___ AVAILABLE DATA

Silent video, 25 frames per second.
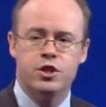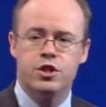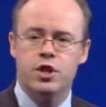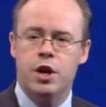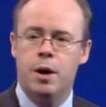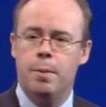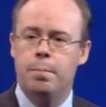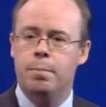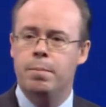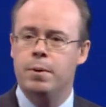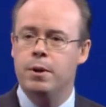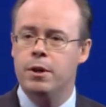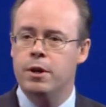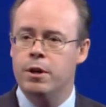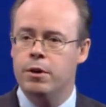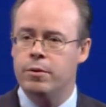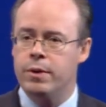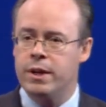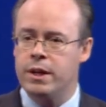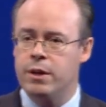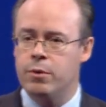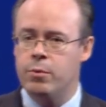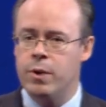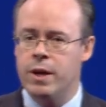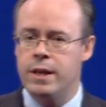are blurring
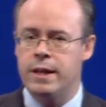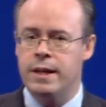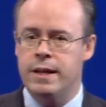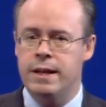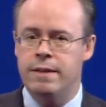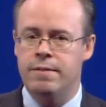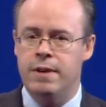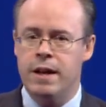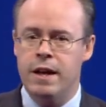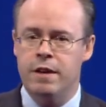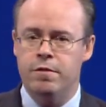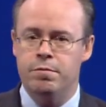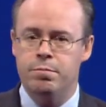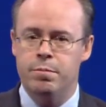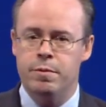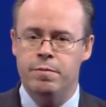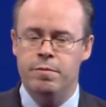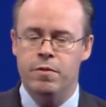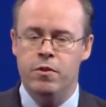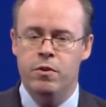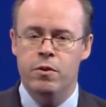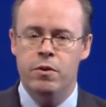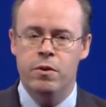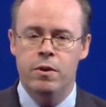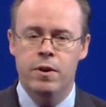in a way they never have
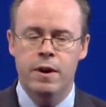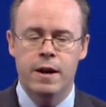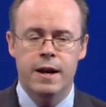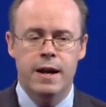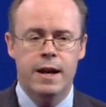before,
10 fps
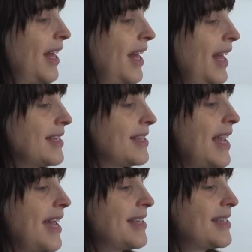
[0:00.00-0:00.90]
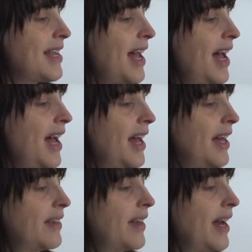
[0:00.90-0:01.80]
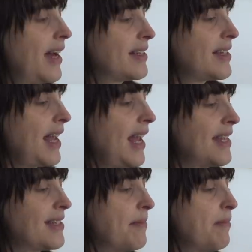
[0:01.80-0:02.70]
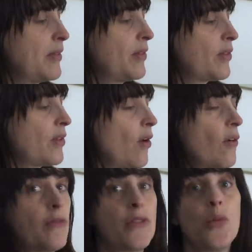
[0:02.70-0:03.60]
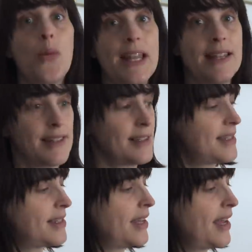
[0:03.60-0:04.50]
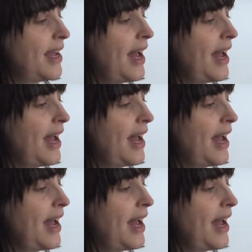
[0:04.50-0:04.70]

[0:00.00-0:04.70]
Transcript: it says uh, that it is the month of the winds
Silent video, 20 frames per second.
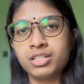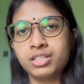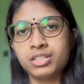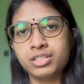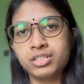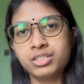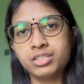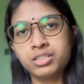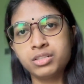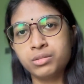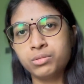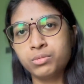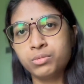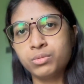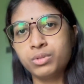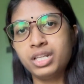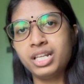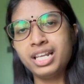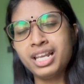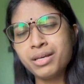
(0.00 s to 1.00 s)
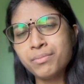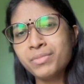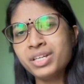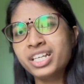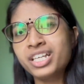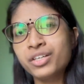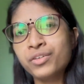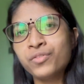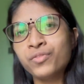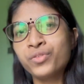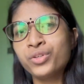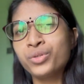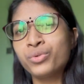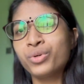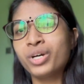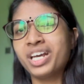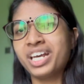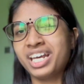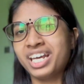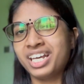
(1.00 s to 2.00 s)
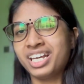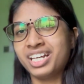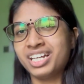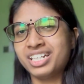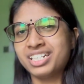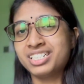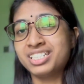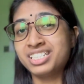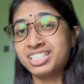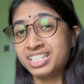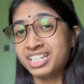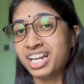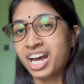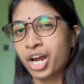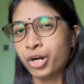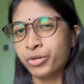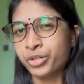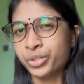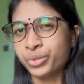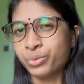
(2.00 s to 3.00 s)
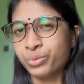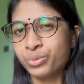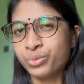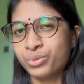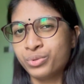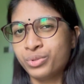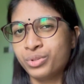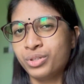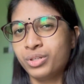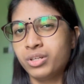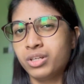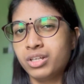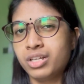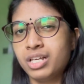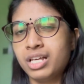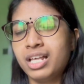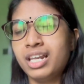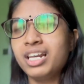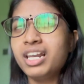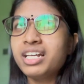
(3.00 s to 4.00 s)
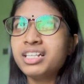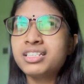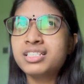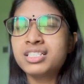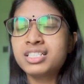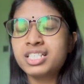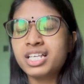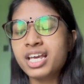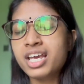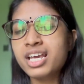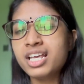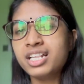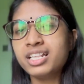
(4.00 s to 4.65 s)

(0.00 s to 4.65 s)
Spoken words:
So let me give you a scenario. Let's say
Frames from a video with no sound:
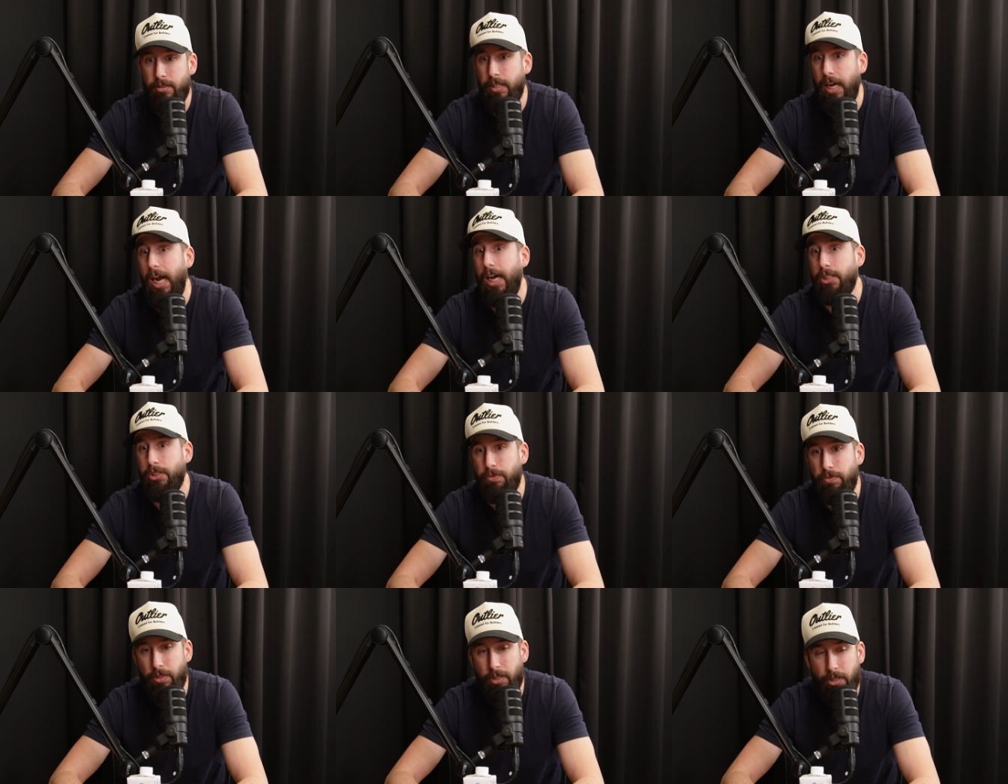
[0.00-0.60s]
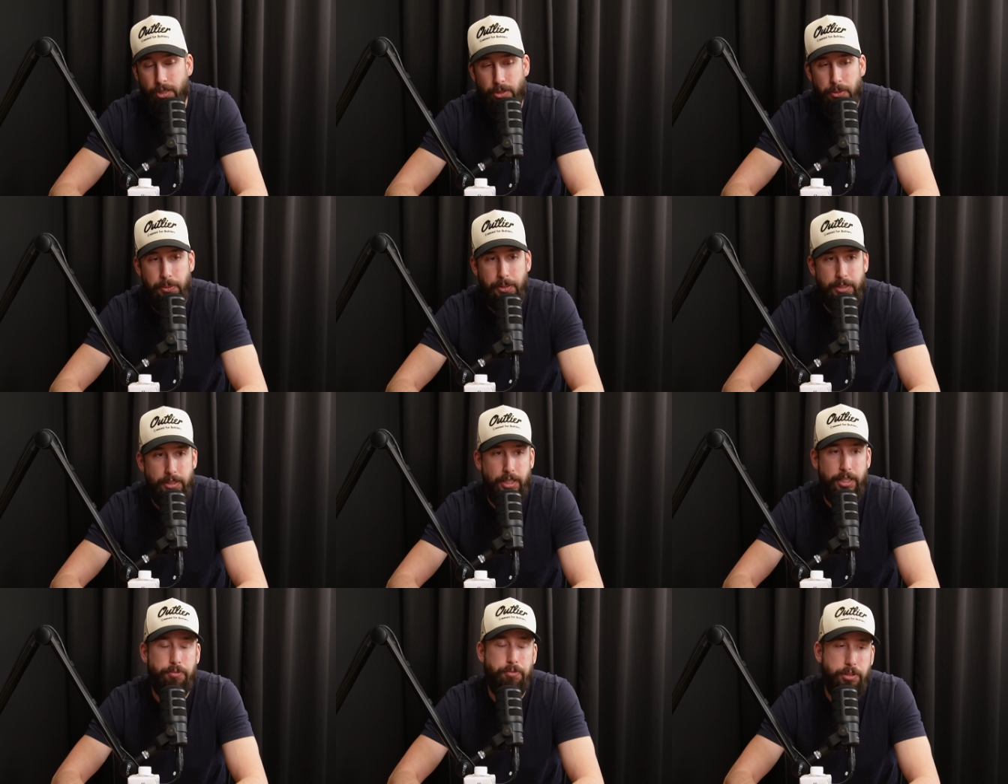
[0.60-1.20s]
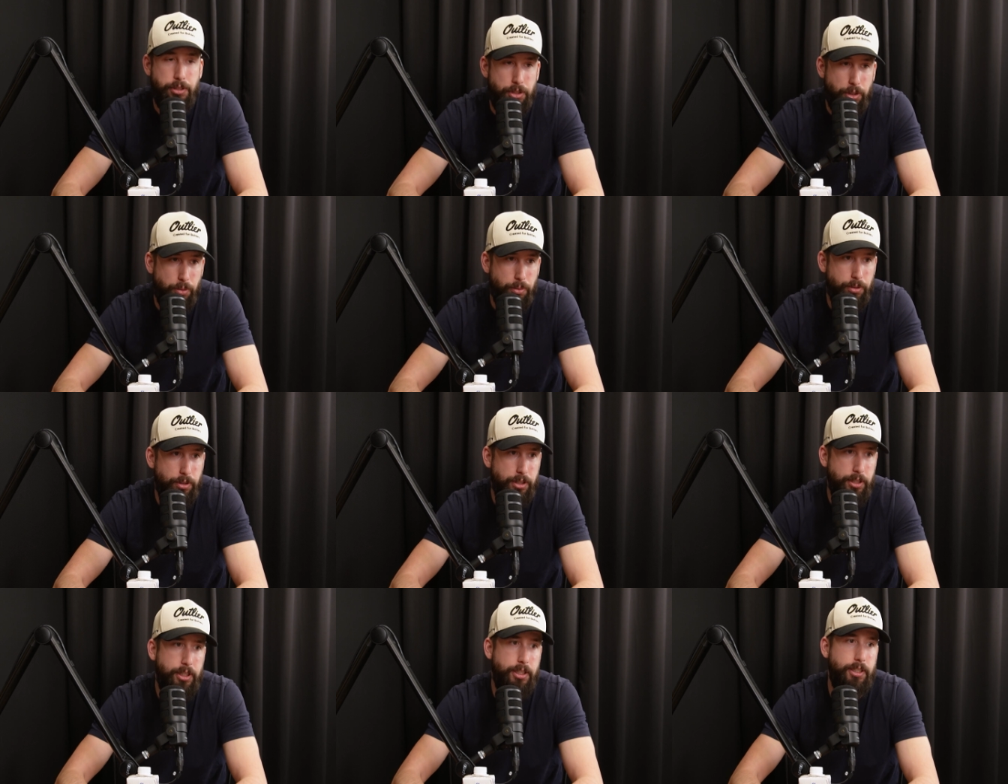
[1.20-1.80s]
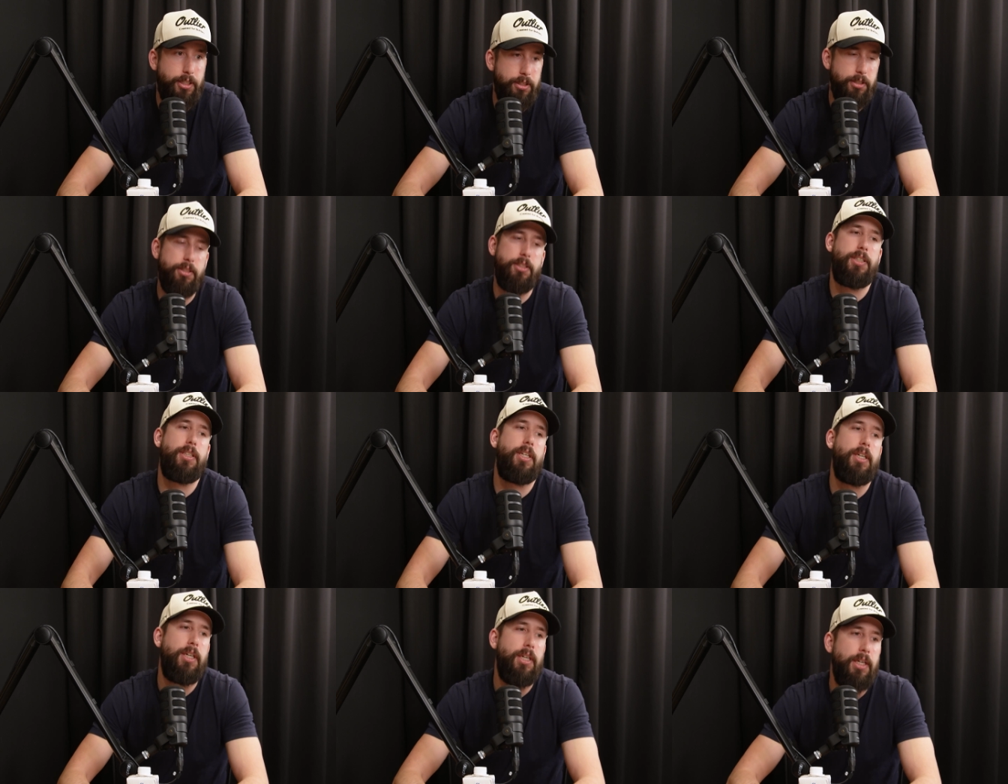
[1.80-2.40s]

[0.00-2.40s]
cash flow and inventory and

______

**WHAT YOU HAVE TO DO**
In the entries above, find the line containing "[0:03.60-0:04.50]", then please retype it and every line after it through the last, exactly as written, omitting pictures.

**SOLUTION TO THE PROBLEM**
[0:03.60-0:04.50]
[0:04.50-0:04.70]

[0:00.00-0:04.70]
Transcript: it says uh, that it is the month of the winds
Silent video, 20 frames per second.
(0.00 s to 1.00 s)
(1.00 s to 2.00 s)
(2.00 s to 3.00 s)
(3.00 s to 4.00 s)
(4.00 s to 4.65 s)

(0.00 s to 4.65 s)
Spoken words:
So let me give you a scenario. Let's say
Frames from a video with no sound:
[0.00-0.60s]
[0.60-1.20s]
[1.20-1.80s]
[1.80-2.40s]

[0.00-2.40s]
cash flow and inventory and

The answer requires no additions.